Netiquette (1995) - heretoo
http://tools.ietf.org/html/rfc1855
======
INTPenis
As a curious teenager in the late 90s I once started discovering nmap and
subnet masks by scanning everything in my own subnet from my home Telia
connection that was in my mothers name.

Shortly after a thick envelope came in the mail and I was very fortunate to
catch it before my mother because in it was a stern warning from someone at
Telia to stop scanning their equipment and several printed pages of this
document on netiquette.

I didn't read it all so I can't be sure it was that exact Rfc, and I'm pretty
sure it was in Swedish, but the sheer volume of pages makes me think it was
either this rfc translated or something very similar that Telia kept on hand.

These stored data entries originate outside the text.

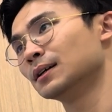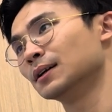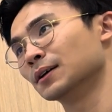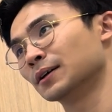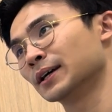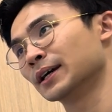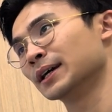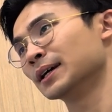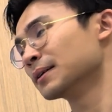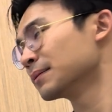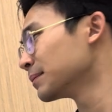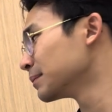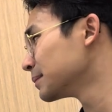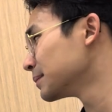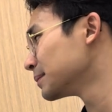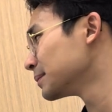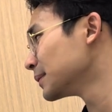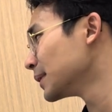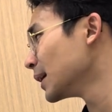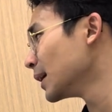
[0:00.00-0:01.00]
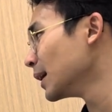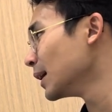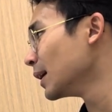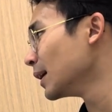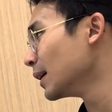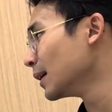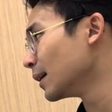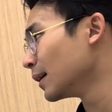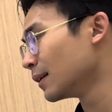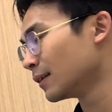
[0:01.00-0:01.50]
Okay.
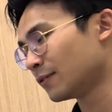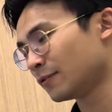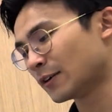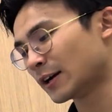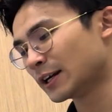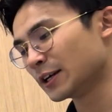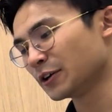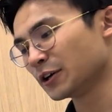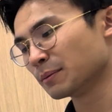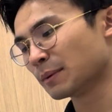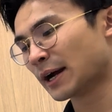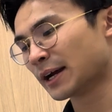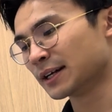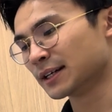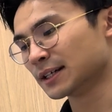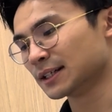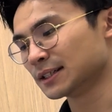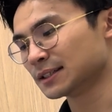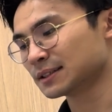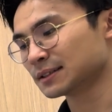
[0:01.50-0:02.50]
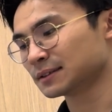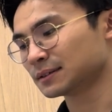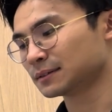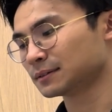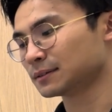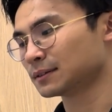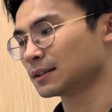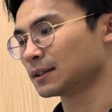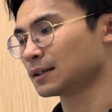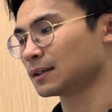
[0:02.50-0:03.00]
Friendly reminder,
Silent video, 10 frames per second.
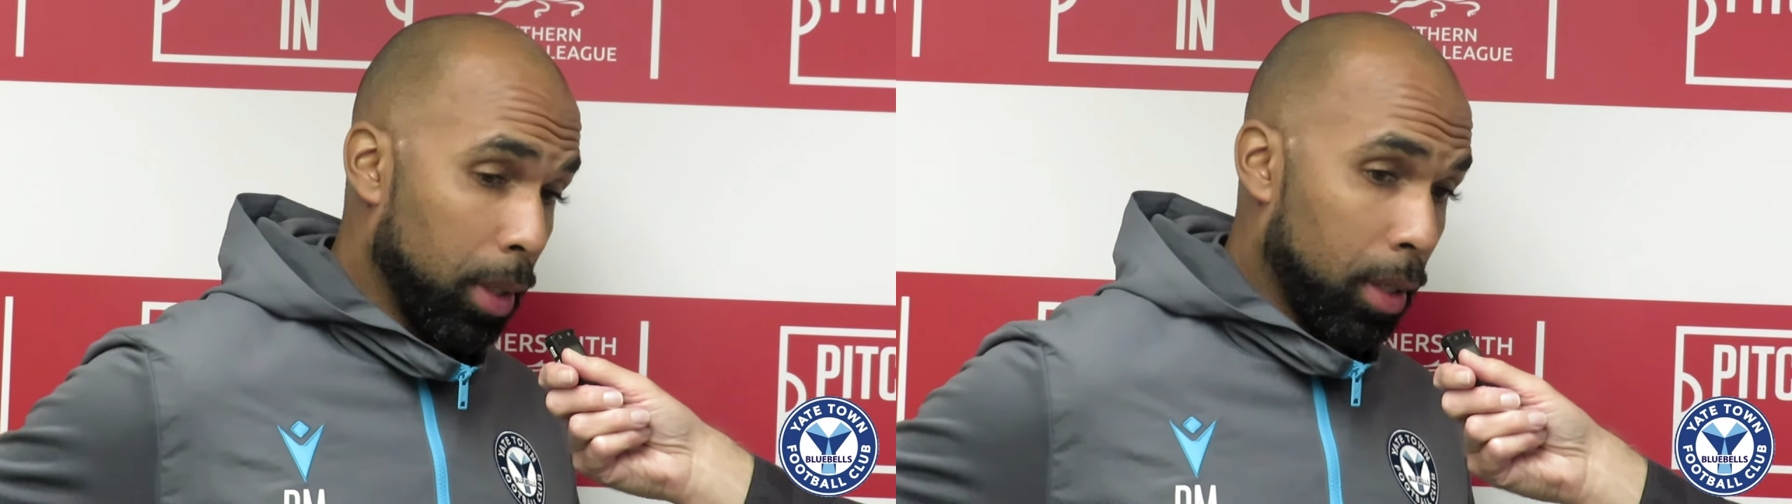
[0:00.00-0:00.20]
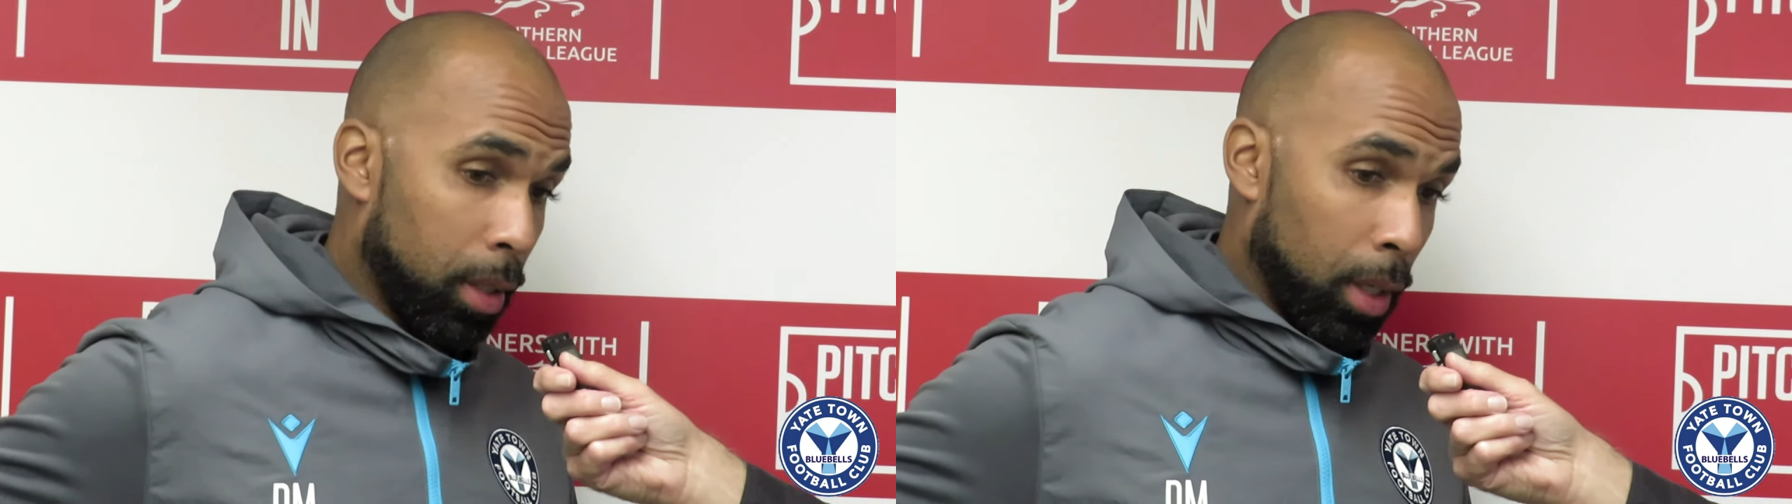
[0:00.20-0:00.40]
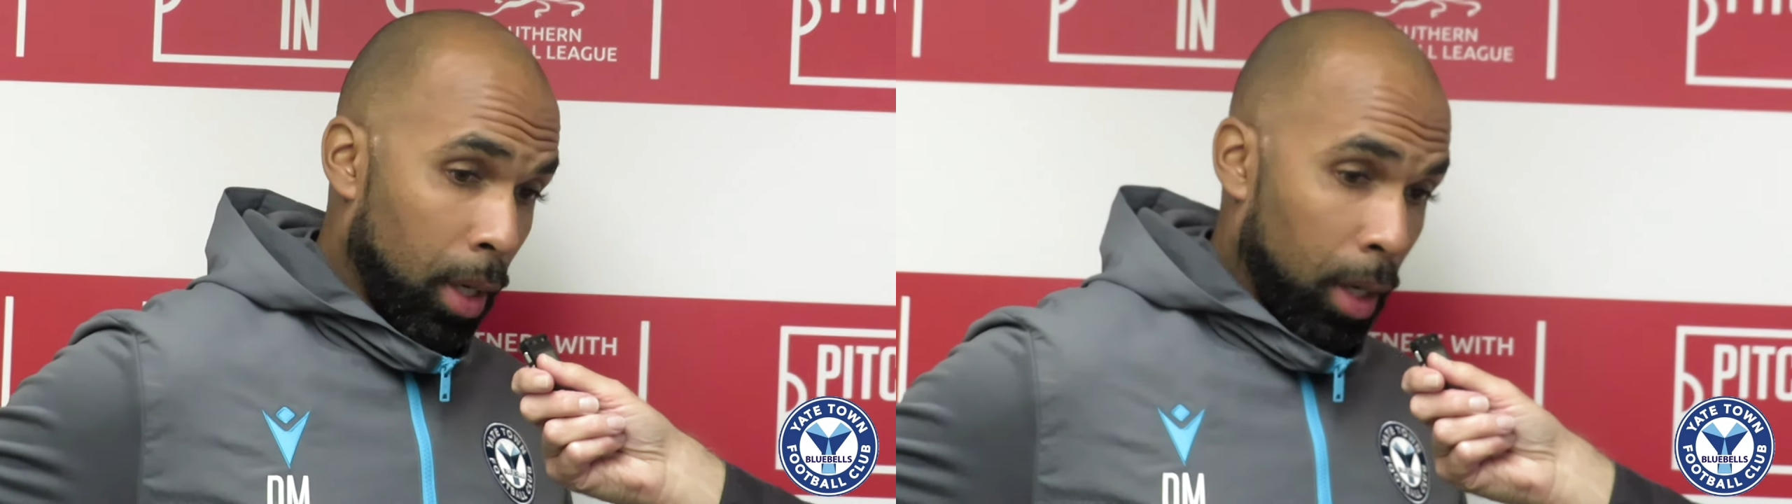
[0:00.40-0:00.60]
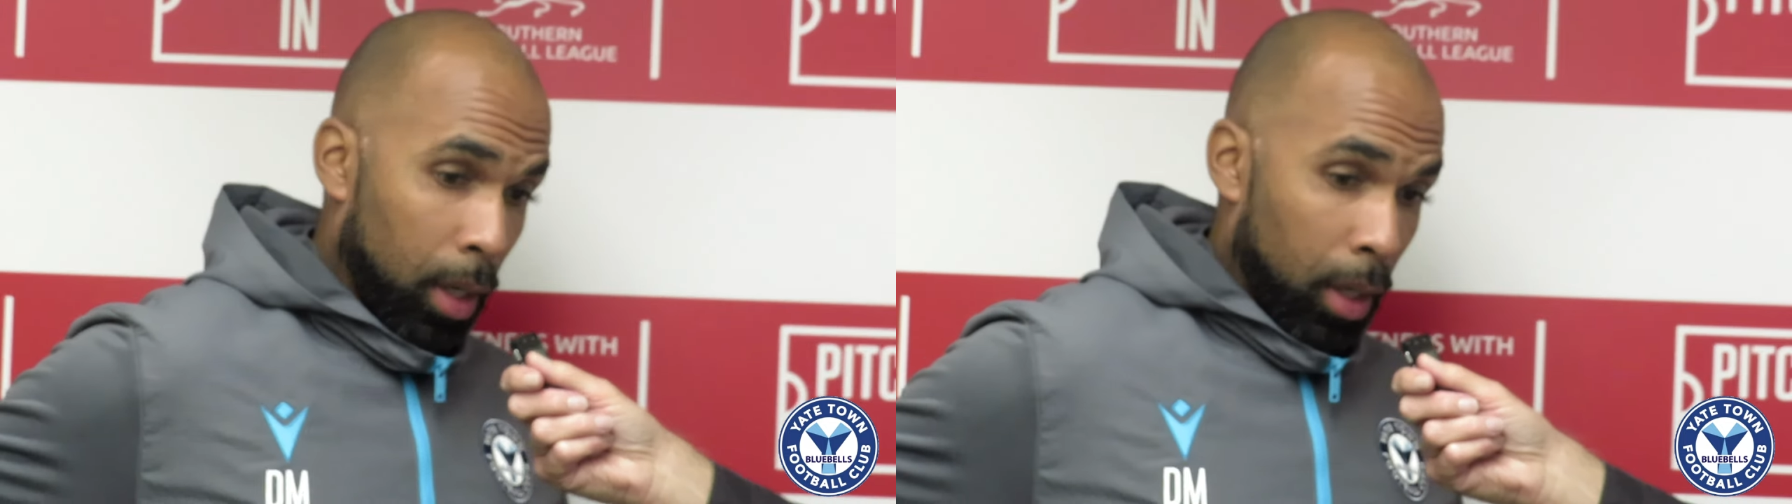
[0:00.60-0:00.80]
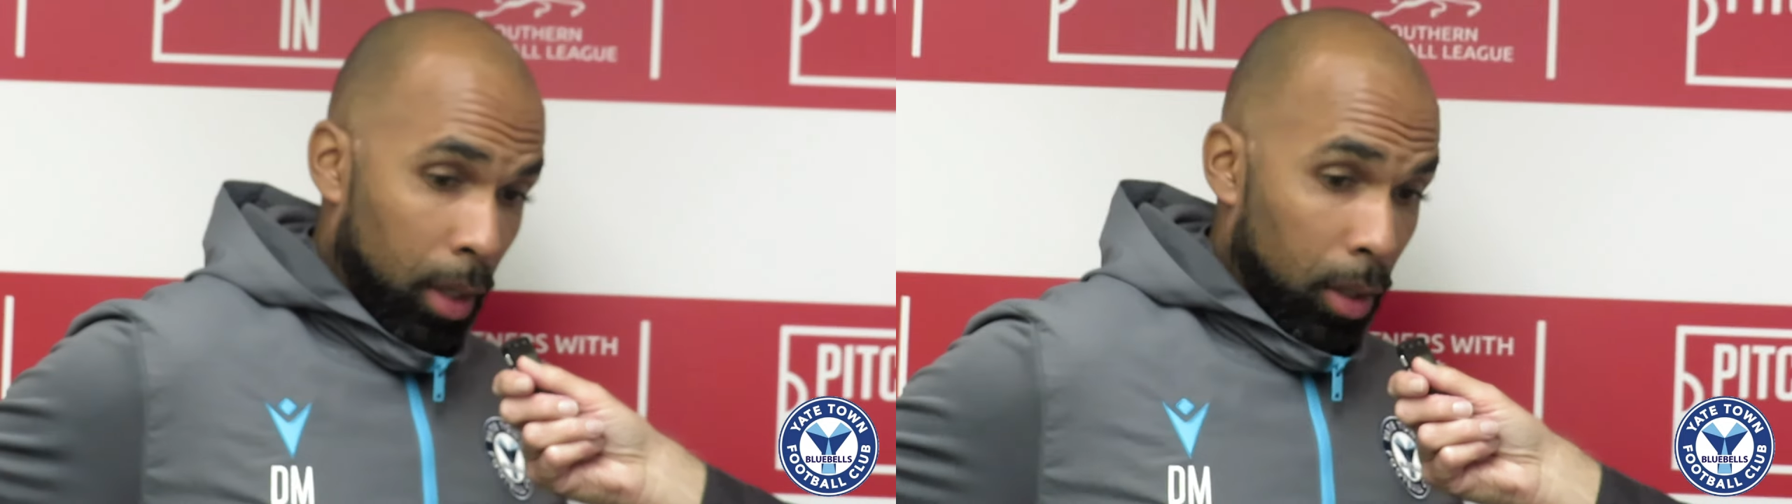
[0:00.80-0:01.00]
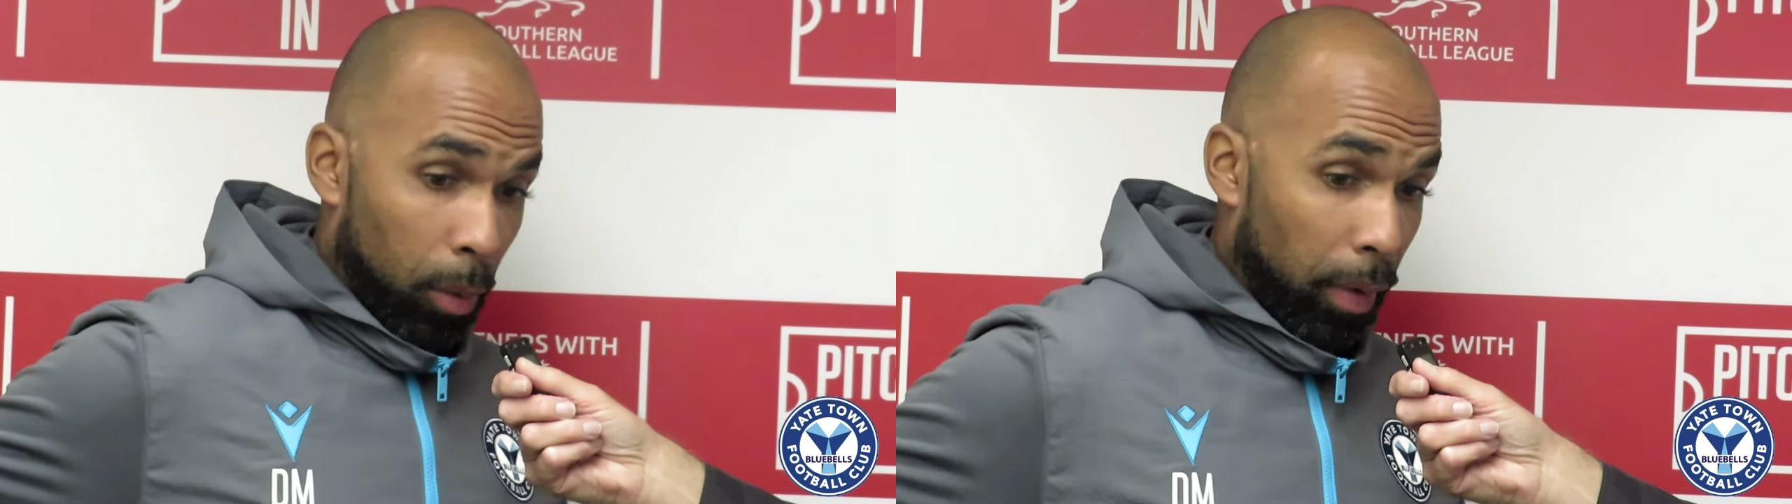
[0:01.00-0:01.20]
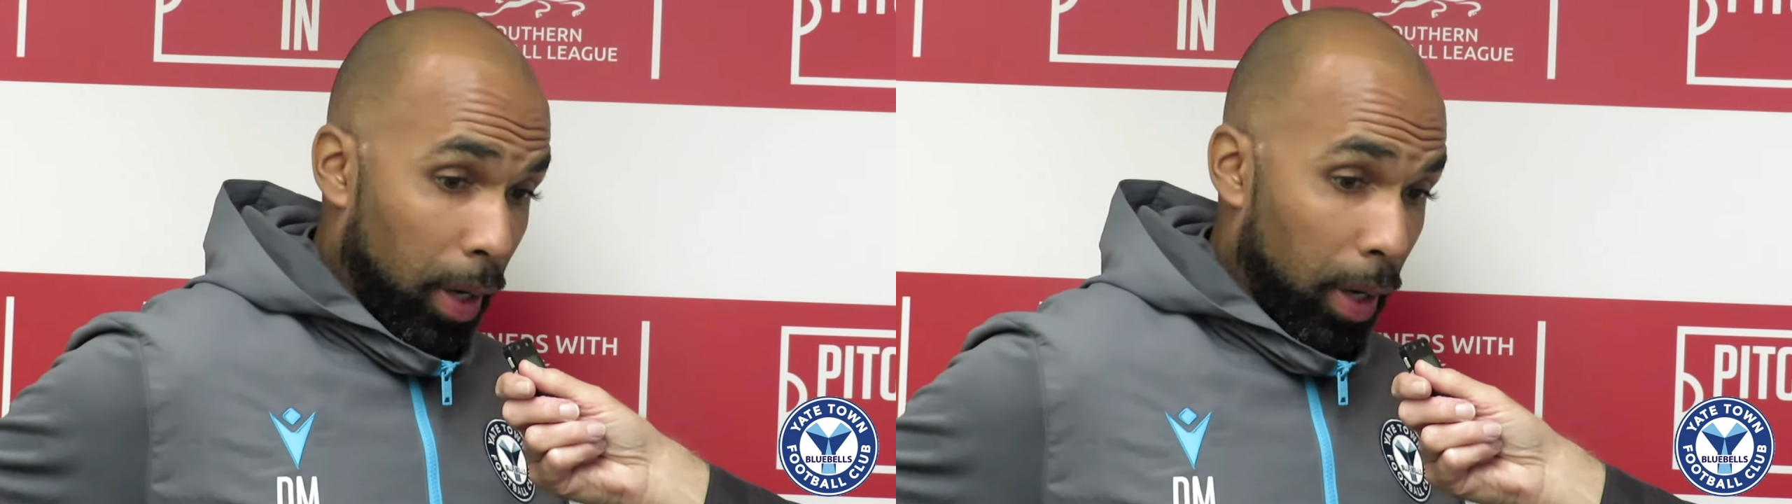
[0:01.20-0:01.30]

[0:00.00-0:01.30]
It's we've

Either way, I never shat where I slept again and I read a lot about stealth
scanning techniques and proxying after that. ☺

------
ColinWright

        Be brief without being overly terse.  When replying to a message,
        include enough original material to be understood but no more. It
        is extremely bad form to simply reply to a message by including
        all the previous message: edit out all the irrelevant material.
    

This is made literally impossible by some email clients and some webmail
systems. Some interfaces insist on only allow "top-posting" replies, putting
your new text at the top, and quoting the previous email in its entirety. It
drives me nuts.

I always quote the portion to which I'm replying, and add my reply below that,
and recently a reply came back saying - "I like the way you reply, I'm going
to reply in the same style!"

Now I can quote an RFC.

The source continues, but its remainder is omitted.